This project aims to provide a service to recommend movies to users. It is developed as the final project of MLOps formation from DataScientest.
This project uses a docker-compose to provides services
relatives to our projects.
Here is the list of all our services:
api
provides project APIdev
to develop the project using a docker container
First build docker images:
docker-compose build
NB: You can run API with the credentials: username
: 'alice', password
: 'x'.
- Run API:
docker compose up api
When the API is running, the API documentation is provided here: http://localhost:8080/docs.
- Test API:
curl -X GET -i http://localhost:8080/
- Infer using model into API:
curl -X 'GET' \
'http://localhost:8000/recommend/1' \
-H 'accept: application/json'
- Kill API:
docker container stop reco_api
This project includes monitoring using CSV Exporter, Prometheus, and Grafana.
- Start monitoring services:
docker compose up monitoring
-
Access Grafana Dashboard:
http://localhost:3000/
- Default credentials:
admin
/admin
-
Prometheus is available at:
http://localhost:9090/
-
CSV Exporter is configured to export metrics to Prometheus.
-
Run the dev container:
docker compose run --rm dev
You are now inside the container.
- Construct the dataset:
poetry run python app.py dataset
- Prediction:
poetry run python app.py predict
- Test
poetry run pytest -s
- Run API:
uvicorn api:api --host 0.0.0.0 --port 8000 --reload
- See doc here:http://localhost:8000/docs
This project uses several tools to ensure quality and continuous integration:
MLflow is used for tracking experiments, packaging code into reproducible runs, and sharing and deploying models. It helps in managing the machine learning lifecycle, including experimentation, reproducibility, and deployment.
Pytest is used for writing and running tests. It is a mature testing framework that supports simple unit tests as well as complex functional testing. To run the tests, use the following command:
poetry run pytest -s
GitHub Actions is used for automating workflows, including running tests and deploying the application. It helps in setting up a CI/CD pipeline to ensure that the code is always in a deployable state.
-
To develop we recommend to use VSCode with extension ruff.
-
We choose to use poetry instead of
requirement.txt
because it Python packaging and dependency management made easy.

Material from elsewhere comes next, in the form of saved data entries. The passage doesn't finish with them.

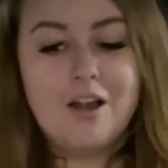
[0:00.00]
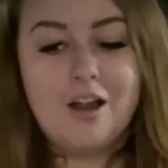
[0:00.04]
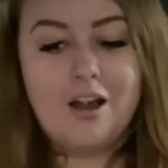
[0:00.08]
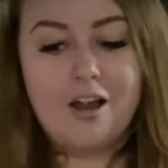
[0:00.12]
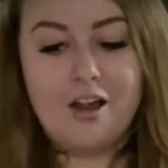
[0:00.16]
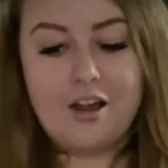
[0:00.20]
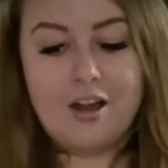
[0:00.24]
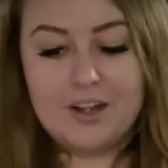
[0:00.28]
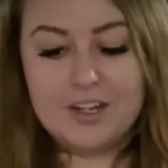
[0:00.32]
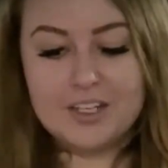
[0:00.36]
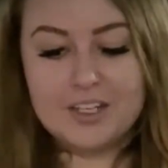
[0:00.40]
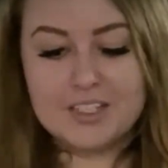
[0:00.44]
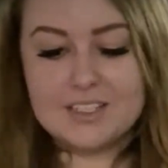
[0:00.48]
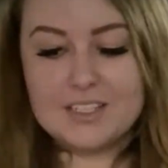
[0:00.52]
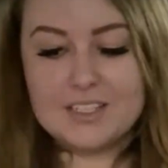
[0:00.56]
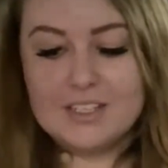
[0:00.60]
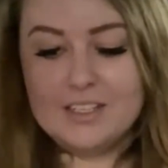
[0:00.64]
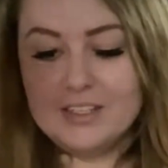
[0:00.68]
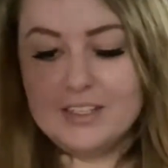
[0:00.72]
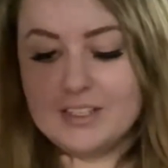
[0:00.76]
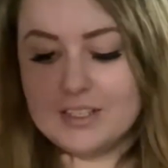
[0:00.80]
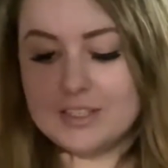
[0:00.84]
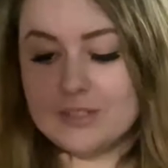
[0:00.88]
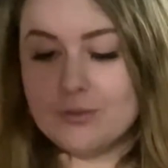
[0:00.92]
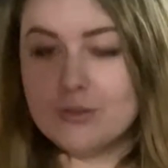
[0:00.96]

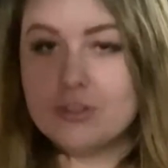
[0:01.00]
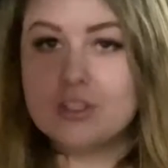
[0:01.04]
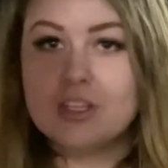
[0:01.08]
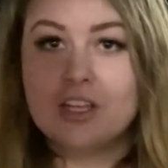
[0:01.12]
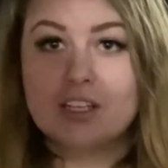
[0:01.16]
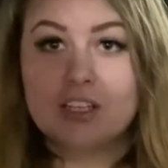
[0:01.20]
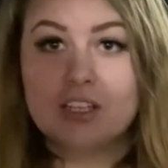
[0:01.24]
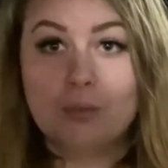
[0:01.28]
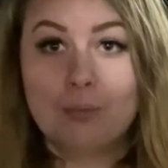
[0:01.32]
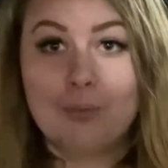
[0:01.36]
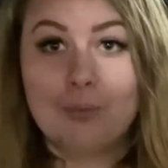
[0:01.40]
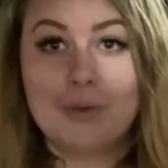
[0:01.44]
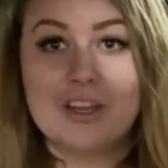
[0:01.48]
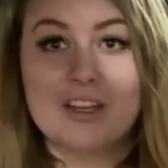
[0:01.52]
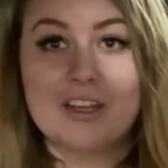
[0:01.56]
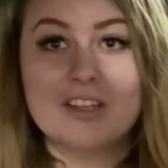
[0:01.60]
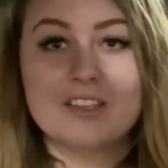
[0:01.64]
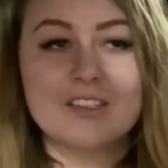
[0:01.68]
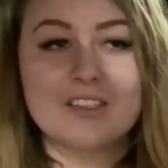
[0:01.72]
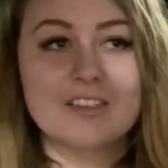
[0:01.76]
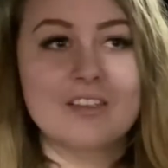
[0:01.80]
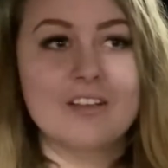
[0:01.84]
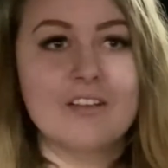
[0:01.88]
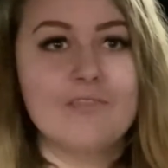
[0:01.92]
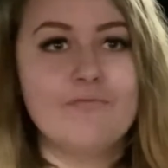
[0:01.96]
honestly, this was like the
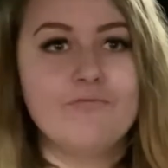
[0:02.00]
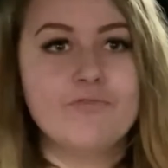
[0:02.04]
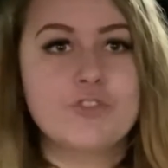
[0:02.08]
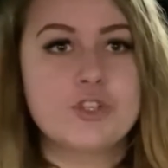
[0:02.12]
biggest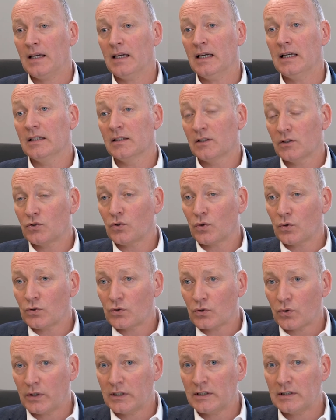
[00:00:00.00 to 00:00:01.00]
in the jaw
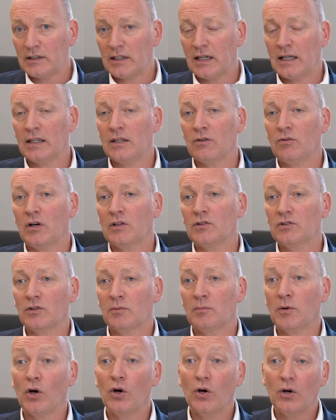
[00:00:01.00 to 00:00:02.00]
joint, and there are
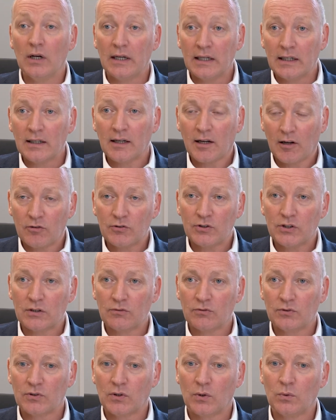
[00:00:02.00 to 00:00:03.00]
some early encouraging
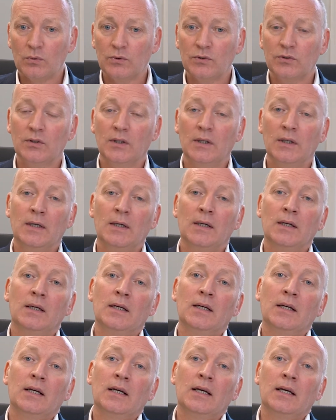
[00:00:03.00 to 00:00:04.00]
results.
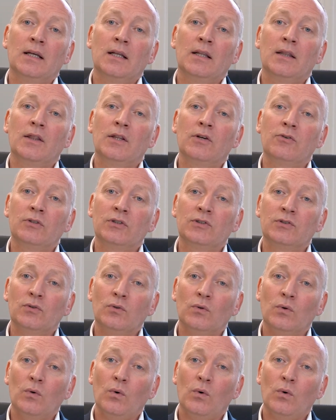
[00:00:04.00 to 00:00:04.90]
There isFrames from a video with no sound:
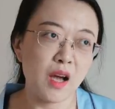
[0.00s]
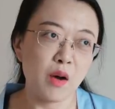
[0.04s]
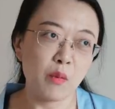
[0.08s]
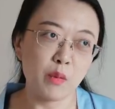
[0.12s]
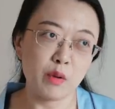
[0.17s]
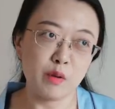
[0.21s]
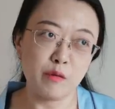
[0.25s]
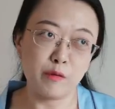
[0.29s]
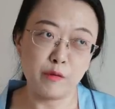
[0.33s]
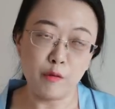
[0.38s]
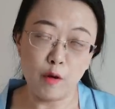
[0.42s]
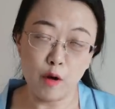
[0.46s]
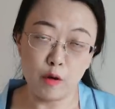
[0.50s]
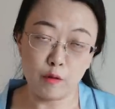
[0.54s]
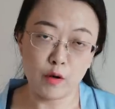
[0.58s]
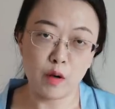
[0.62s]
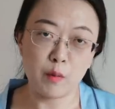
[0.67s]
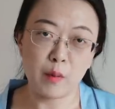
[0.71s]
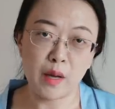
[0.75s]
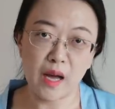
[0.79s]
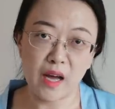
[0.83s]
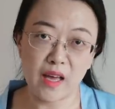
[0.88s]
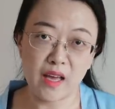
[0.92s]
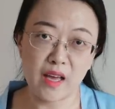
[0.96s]
When you fall
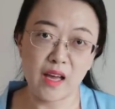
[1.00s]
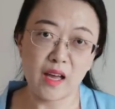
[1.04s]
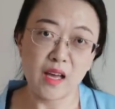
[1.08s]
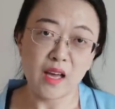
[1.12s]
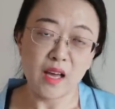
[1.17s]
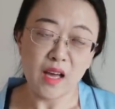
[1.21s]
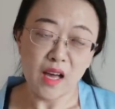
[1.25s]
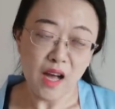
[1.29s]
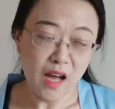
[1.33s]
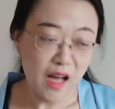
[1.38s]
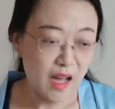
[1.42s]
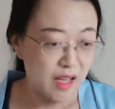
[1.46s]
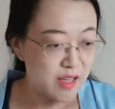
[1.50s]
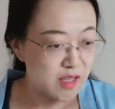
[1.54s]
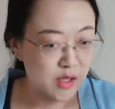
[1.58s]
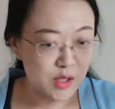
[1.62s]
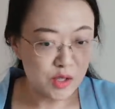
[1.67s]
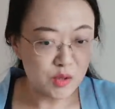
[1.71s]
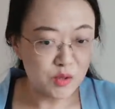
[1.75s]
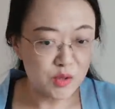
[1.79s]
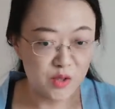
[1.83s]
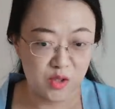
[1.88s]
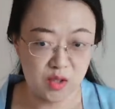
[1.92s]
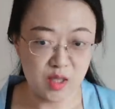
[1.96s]
from high heights,
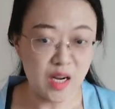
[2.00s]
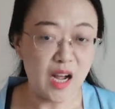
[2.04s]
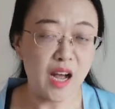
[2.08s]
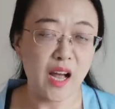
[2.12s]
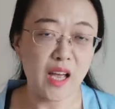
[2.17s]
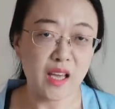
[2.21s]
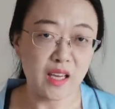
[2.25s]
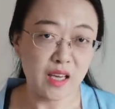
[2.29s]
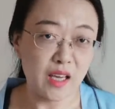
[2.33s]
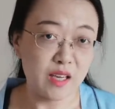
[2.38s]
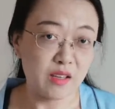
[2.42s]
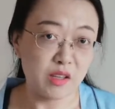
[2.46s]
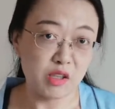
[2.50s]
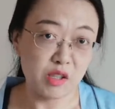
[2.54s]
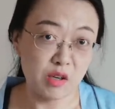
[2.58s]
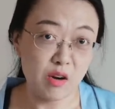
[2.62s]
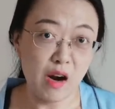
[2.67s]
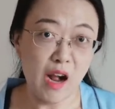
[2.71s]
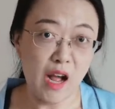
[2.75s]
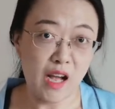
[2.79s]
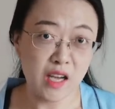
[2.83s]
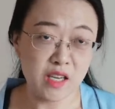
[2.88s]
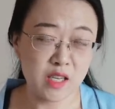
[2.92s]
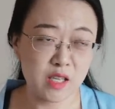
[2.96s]
you die and
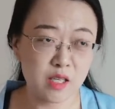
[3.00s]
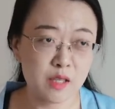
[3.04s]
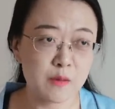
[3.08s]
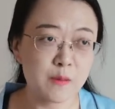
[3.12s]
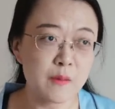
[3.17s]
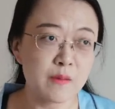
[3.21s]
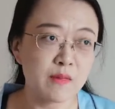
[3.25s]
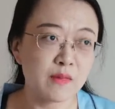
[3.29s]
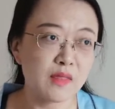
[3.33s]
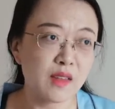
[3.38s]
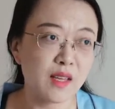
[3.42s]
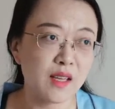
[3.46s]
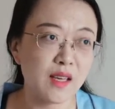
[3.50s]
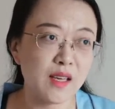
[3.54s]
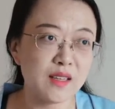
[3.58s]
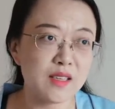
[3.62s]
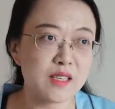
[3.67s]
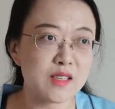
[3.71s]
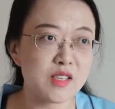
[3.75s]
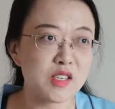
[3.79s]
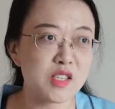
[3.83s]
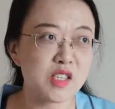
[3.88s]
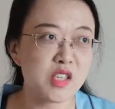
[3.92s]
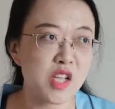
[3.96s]
crash. And
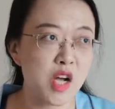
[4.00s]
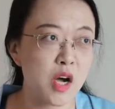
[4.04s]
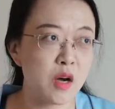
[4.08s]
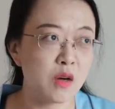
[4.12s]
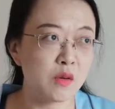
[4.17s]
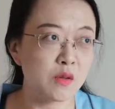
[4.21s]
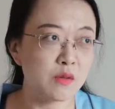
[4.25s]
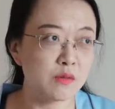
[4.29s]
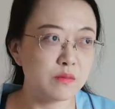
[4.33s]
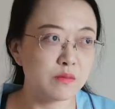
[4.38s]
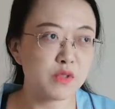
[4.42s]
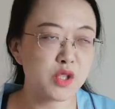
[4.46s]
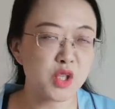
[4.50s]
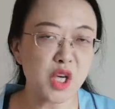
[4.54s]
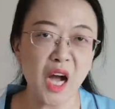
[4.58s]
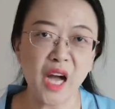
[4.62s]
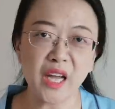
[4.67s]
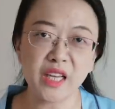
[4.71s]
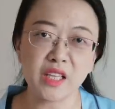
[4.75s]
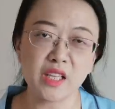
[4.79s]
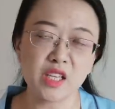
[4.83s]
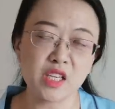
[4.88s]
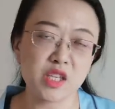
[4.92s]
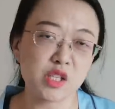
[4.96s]
there's no
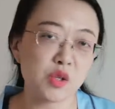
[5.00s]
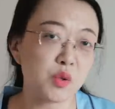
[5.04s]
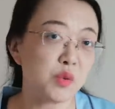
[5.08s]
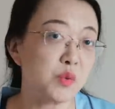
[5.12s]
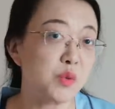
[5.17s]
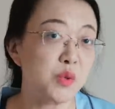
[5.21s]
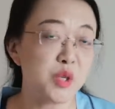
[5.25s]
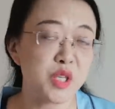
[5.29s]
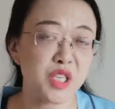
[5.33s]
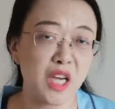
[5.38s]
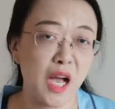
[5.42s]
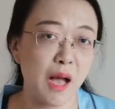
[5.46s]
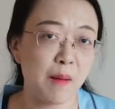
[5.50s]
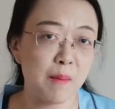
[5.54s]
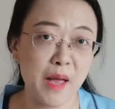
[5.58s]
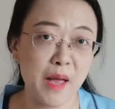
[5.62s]
Chinese wuxia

The architecture of the Reco Film project is designed to efficiently handle movie recommendations through a microservices approach. Below is a detailed architecture diagram:
graph TD;
%% User Authentication Flow
A[User] -->|Credentials| X[Authentication Service];
X -->|Authentication Token| B[API Gateway];
%% API Requests
B --> C[Reco Film API];
%% API Interactions
C --> D[(Database)];
C --> E[Model Storage];
C --> G[MLflow Tracking];
C --> N[Prometheus CSV Exporter];
C -->|Exposes Metrics| J[Prometheus];
%% MLflow Components
G --> H[MLflow Model Registry];
E --> H;
S[Model Training Pipeline] --> G;
G -->|Registers Models| H;
H -->|Provides Models| C;
%% Monitoring Components
N -->|Exports Metrics| J;
J --> K[Grafana];
%% CI/CD Pipeline
L[GitHub Actions CI/CD] -->|Deploys| C;
%% Data Processing
I[Raw Data Storage] --> F[Data Processing Scripts];
F --> D;
%% Groupings
subgraph Monitoring
J
K
N
end
subgraph MLflow
G
H
end
subgraph CI/CD
L
end
subgraph Data Processing
I
F
D
end
- API Gateway: Manages incoming requests and routes them to the appropriate services.
- Reco Film API: The core service that handles movie recommendation logic.
- Database: Stores user data, movie data, and other necessary information.
- Model Storage: Contains machine learning models used for generating recommendations.
- MLflow Tracking: Manages the lifecycle of machine learning experiments.
The project uses Docker and Docker Compose to manage and run services in isolated environments. The docker-compose.yml
file defines the following services:
- api: This service runs the FastAPI application, which serves the movie recommendation API. It is built from the
Dockerfile
and exposes port 8000 for API access. - test_api: A service used for testing the API, ensuring it is functioning correctly. It depends on the
api
service and uses the same network. - dev: A development environment that includes all necessary dependencies and tools for building and testing the application. It mounts local directories for live development and uses the host network mode.
- mlflow-server: This service runs the MLflow server for tracking experiments and managing the machine learning lifecycle. It exposes port 5000 for accessing the MLflow UI.
The services are connected through a custom Docker network named reco_network
, which allows them to communicate with each other using predefined IP addresses.
To build and run the services, use the following commands:
-
Build the Docker images:
docker-compose build
-
Run the API service:
docker-compose up api
-
Run the development environment:
docker-compose run --rm dev
-
Run the MLflow server:
docker-compose up mlflow-server
These services ensure that the application is scalable, maintainable, and easy to deploy.
API is implemented using FastAPI. It contains a dict
object to record user names and passwords. Passwords are encoded using md5 algorithm.